PROBLEM DETAILS:
Write out all the data verbatim. Skip images.

(Entries taken from a collection)
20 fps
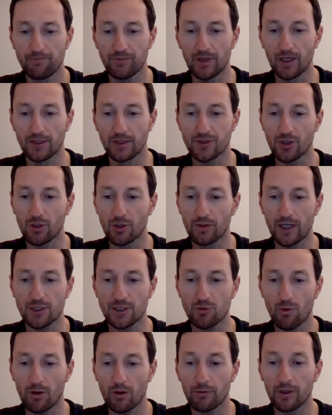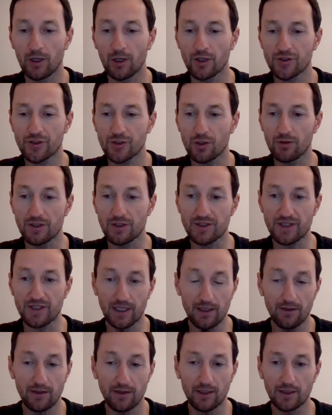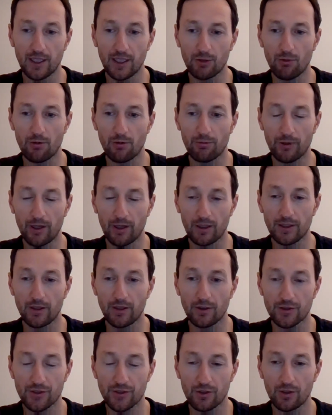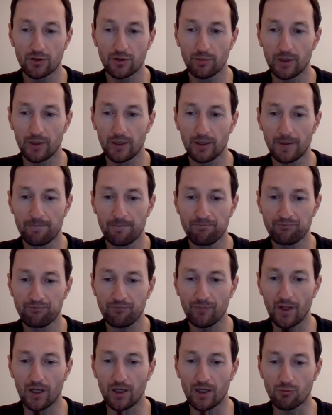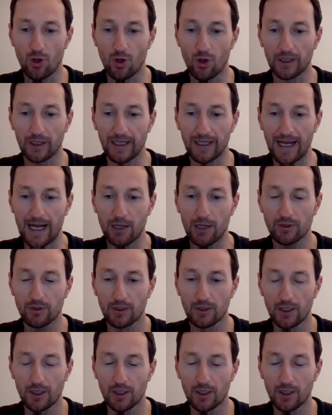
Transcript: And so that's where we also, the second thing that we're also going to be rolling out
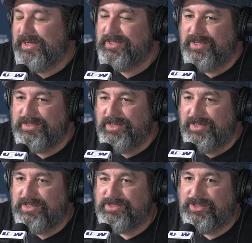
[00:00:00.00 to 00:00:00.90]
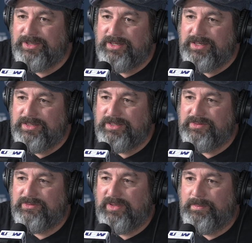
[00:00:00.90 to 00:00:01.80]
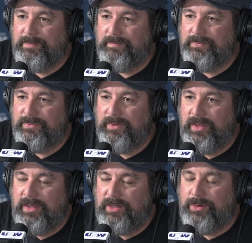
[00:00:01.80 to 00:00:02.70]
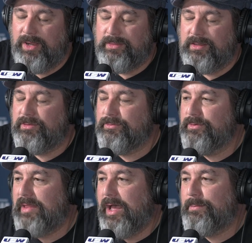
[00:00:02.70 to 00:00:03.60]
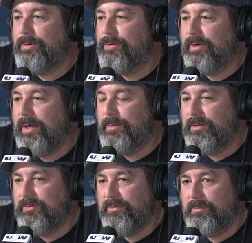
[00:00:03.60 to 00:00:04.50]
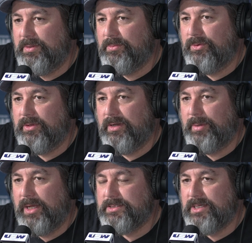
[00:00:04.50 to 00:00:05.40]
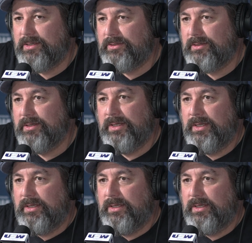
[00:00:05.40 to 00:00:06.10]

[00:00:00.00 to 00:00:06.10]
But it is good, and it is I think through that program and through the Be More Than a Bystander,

ANSWER TO THE EXERCISE:
20 fps
Transcript: And so that's where we also, the second thing that we're also going to be rolling out
[00:00:00.00 to 00:00:00.90]
[00:00:00.90 to 00:00:01.80]
[00:00:01.80 to 00:00:02.70]
[00:00:02.70 to 00:00:03.60]
[00:00:03.60 to 00:00:04.50]
[00:00:04.50 to 00:00:05.40]
[00:00:05.40 to 00:00:06.10]

[00:00:00.00 to 00:00:06.10]
But it is good, and it is I think through that program and through the Be More Than a Bystander,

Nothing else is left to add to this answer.